4) Omega-Quick Step: Sports directors Brian Holm and Rolf Aldag both admitted to EPO use at Team Telekom, fellow sports director Rik Van Slycke had a positive test and colleague Jo Planckaert was named in a separate doping investigation.
5) Movistar: As a rider, sports director José Luis Arrieta was named in a doping investigation, while team manager Eusebio Unzué has managed several riders who were suspended for doping offenses.
6) Orica-GreenEdge: Besides the dismissed Matt White, sports director Neil Stephens admitted to drug use at Team Festina and Daniele Nardello was implicated in the organized doping ring at Team Telekom.
7) BMC Racing: Team owners Andy Rihs and Jim Ochowicz and chief sports director John Lelangue were all part of the Phonak team when Floyd Landis tested positive at the 2006 Tour. Sports director Max Sciandri was a client of the notorious Italian sports doctor Luigi Cecchini, while new directeur sportif Yvon Ledanois was once coached by the convicted Bernard “Dr. Mabuse” Sainz.

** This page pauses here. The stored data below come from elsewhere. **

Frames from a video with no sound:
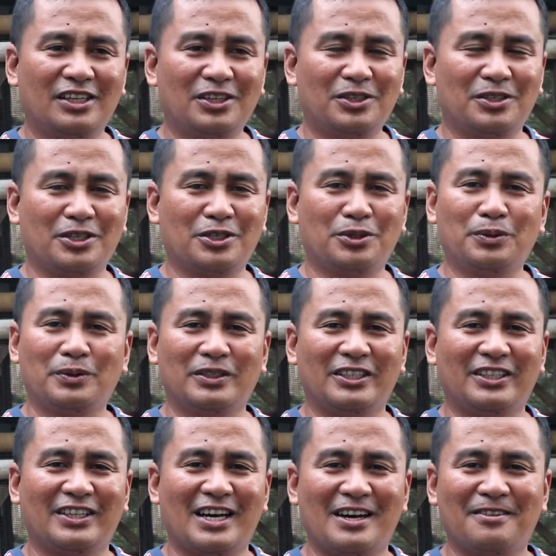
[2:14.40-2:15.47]
you're cruel
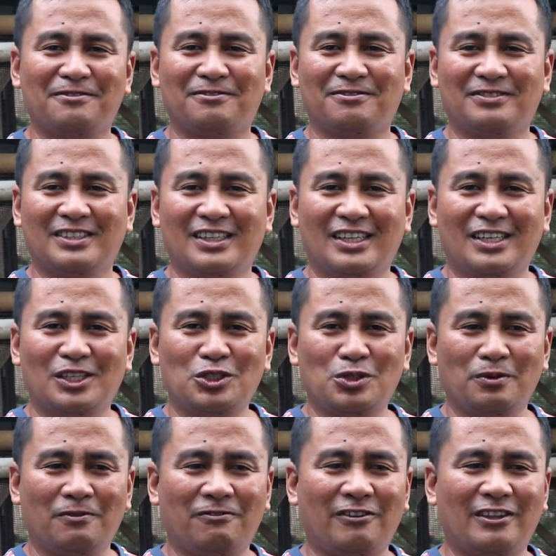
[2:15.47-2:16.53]
enough
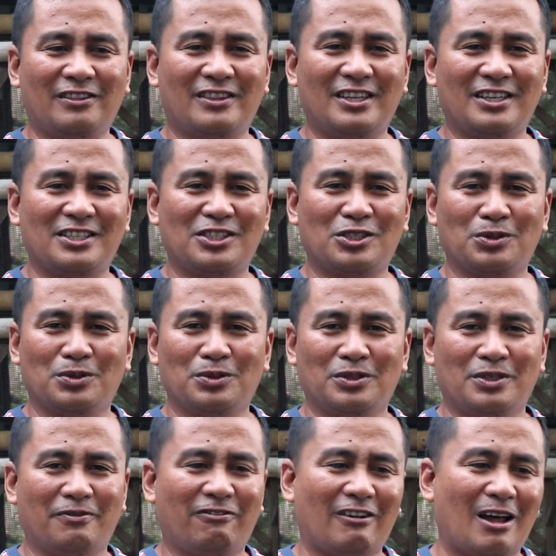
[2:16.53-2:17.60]
to feed this to
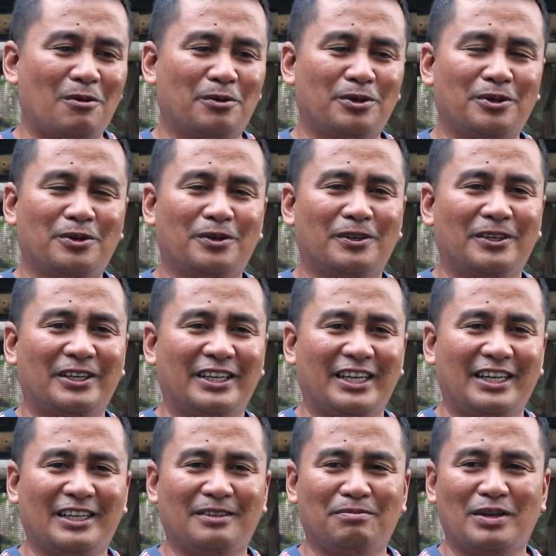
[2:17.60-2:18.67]
the flower horn
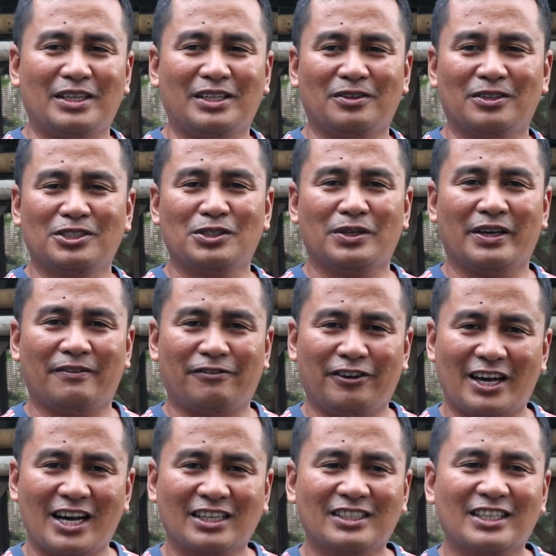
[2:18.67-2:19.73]
and many also have
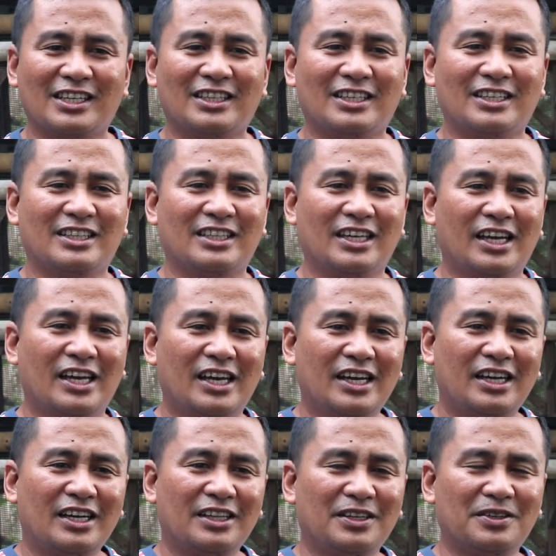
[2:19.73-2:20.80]
reacted that
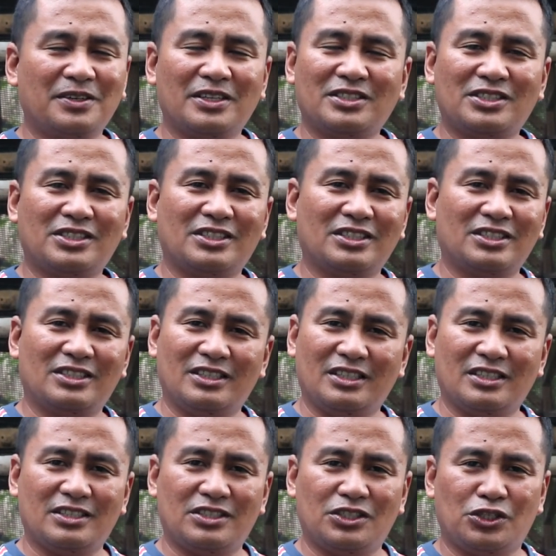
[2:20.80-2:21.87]
no it's the,
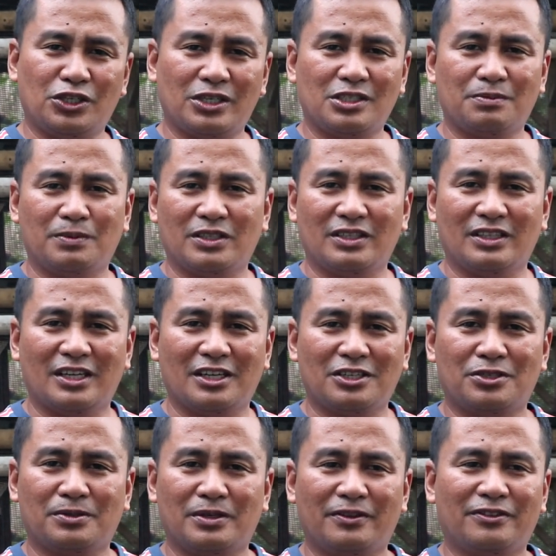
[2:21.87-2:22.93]
it's just that
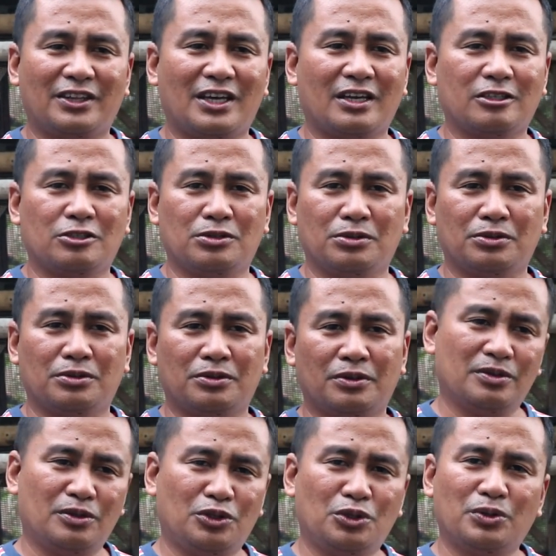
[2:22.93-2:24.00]
natural thing to
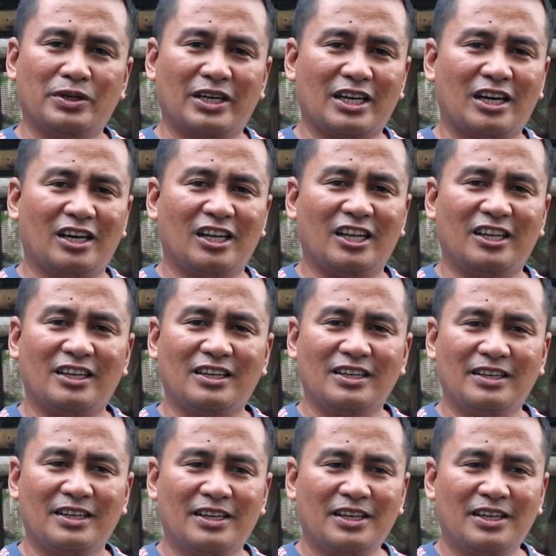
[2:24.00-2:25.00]
do a culling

8) Rabobank: New sports director Jeroen Blijlevens was a member of the TVM team that dropped out of the 1998 Tour after a doping raid.
9) Garmin-Sharp: Team manager Jonathan Vaughters admitted in the USADA investigation that he doped in the 1990s, while sports director Johnny Weltz directed the discredited 1998 U.S. Postal team.
10) Astana: New team director Alexander Vinokourov served a two-year suspension for blood doping, and sports director Guido Bontempi was named as a client of the discredited sports doctor Michele Ferrari in a 1990s investigation.
Teams such as BMC, Garmin, Orica and Sky have different levels of zero-tolerance policies, but if they were all as stringent as Sky’s, it’s clear that pro cycling would not be able continue because the sport would lose most of its most qualified team directors. And even such an outspoken non-doper as Tour champ Brad Wiggins has been more than happy to work with sports directors Yates, Julich and De Jongh for the past two years.
Perhaps Team Sky’s policy is simply not workable. That’s what no less a critic than the head of the World-Anti-Doping Agency, David Howman, believes. He told Britain’s Daily Telegraph this week: “Zero tolerance doesn't make much sense in the overall effort to clean up sport. In general we are concerned we are losing those who knew about the doping and what went on, and we want them to feel free to come forward. If they are excluded because of a fear of losing their positions or other draconian processes it will once again lead to the omertà and that's a regrettable loss of opportunity to clean up the sport.”
With the sport in a state of flux right now, it can’t afford to lose its most experienced stewards—even if those officials were once involved in doping. It’s a difficult conundrum to solve, but it’s clear that if any zero-tolerance policy is to succeed it has to be one that is accepted by all the stakeholders, including athletes, team managers, race organizers, sponsors, anti-doping agencies, national cycling federations, and the sport’s governing body, the UCI, along with the cycling media and the fans. And the sooner, the better.